*** Records to use ***
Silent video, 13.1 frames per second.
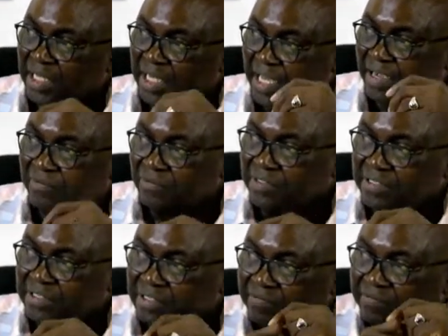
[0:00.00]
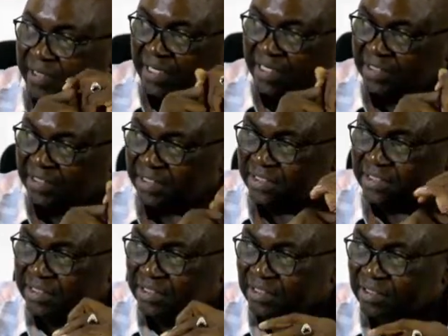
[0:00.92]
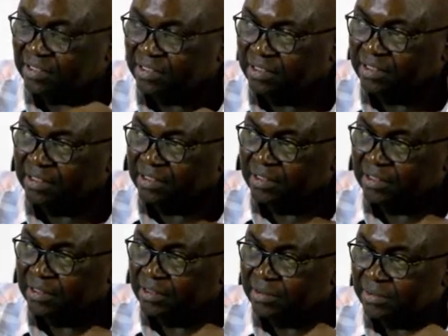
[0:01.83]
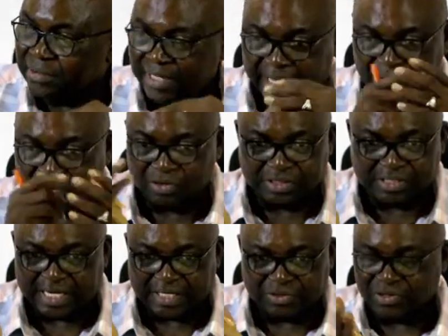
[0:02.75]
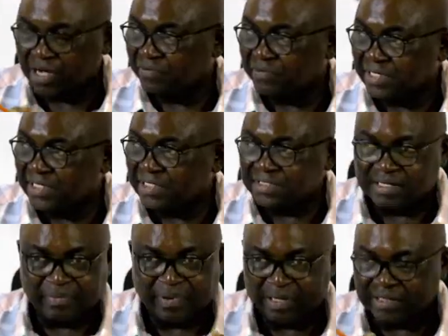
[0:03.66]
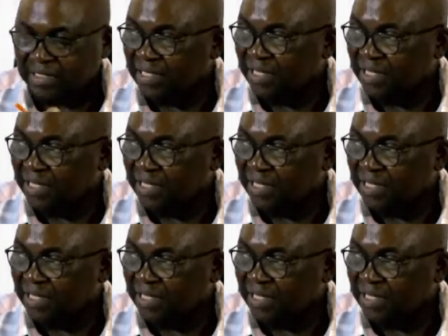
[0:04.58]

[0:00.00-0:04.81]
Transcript: I haven't received anything. Like concerns you have raised about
*** End of Records to use ***
What to work on
Pictures stay out, and every line of the records is transcribed exactly.

The answer
Silent video, 13.1 frames per second.
[0:00.00]
[0:00.92]
[0:01.83]
[0:02.75]
[0:03.66]
[0:04.58]

[0:00.00-0:04.81]
Transcript: I haven't received anything. Like concerns you have raised about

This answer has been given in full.